Pour que le « plus jamais cela » espéré par un grand nombre d’activistes sociaux et de victimes puisse s’enraciner au Guatemala, les commissions de vérité ne se sont pas contentées de passer en revue le passé : elles ont rigoureusement analysé l’argumentaire des parties prenantes au conflit. À partir de cette investigation, ces institutions ont érigé une trame historique pouvant se dresser face aux visions idéologisées du passé qui avait été véhiculées tant par le gouvernement et l’armée, que par les groupes insurgés.

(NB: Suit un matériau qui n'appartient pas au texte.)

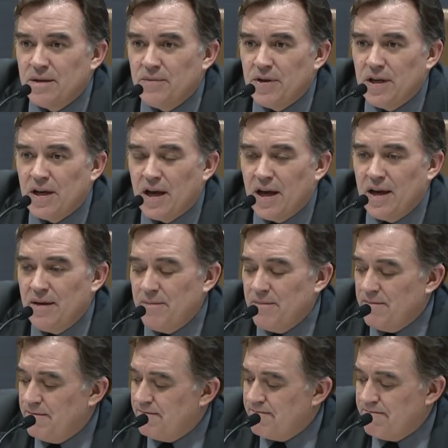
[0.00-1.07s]
I mean,
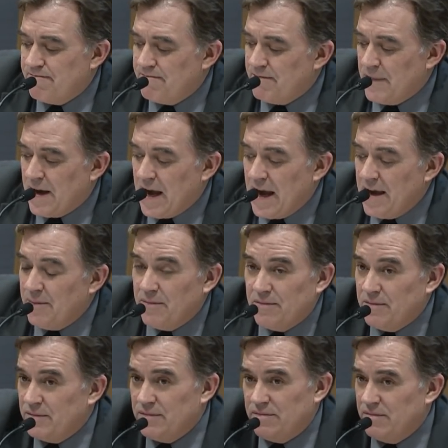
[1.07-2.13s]
I'mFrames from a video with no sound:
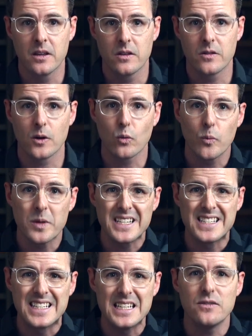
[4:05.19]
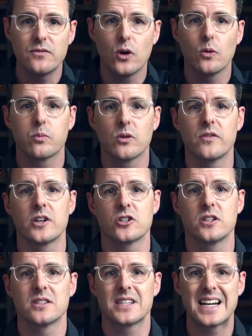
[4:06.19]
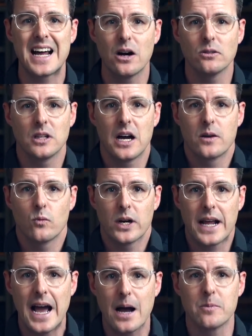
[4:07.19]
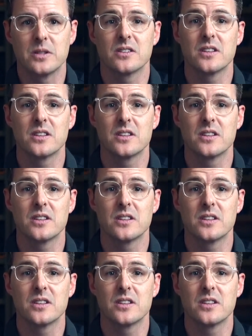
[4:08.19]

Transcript: There will be default provisions that outline what happens,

Notons que les parties belligérantes avaient adopté des cadres interprétatifs de leurs actions en cohérence avec le contexte de la guerre froide durant laquelle le conflit civil guatémaltèque a eu lieu. Ainsi, en faisant état de la stratégie des groupes de guérilleros, la CEH a mis en relief les prétentions idéologiques dont les groupes insurgés revêtaient leurs actions517. S’inspirant du marxisme et véhiculant une vision anti-impérialiste, les insurgés formant l’URGN annonçaient vouloir combattre, entre autres, la « […] domination économique et politique des riches nationaux ou étrangers les plus répressifs qui gouvernaient le Guatemala518 ». Ils se sont en outre érigés en tant que défenseurs des autochtones guatémaltèques qu’ils décrivaient comme « […] les victimes de l’exploitation économique et de l’oppression culturelle de la part de tous les secteurs de pouvoir du pays*519. » Or, si les commissions se sont attardées aux relations entre les groupes rebelles et les autochtones, c’est essentiellement l’histoire telle que l’avaient construite les acteurs au pouvoir, et à laquelle elles étaient toujours confrontées, qu’elles ont tenté de contrer.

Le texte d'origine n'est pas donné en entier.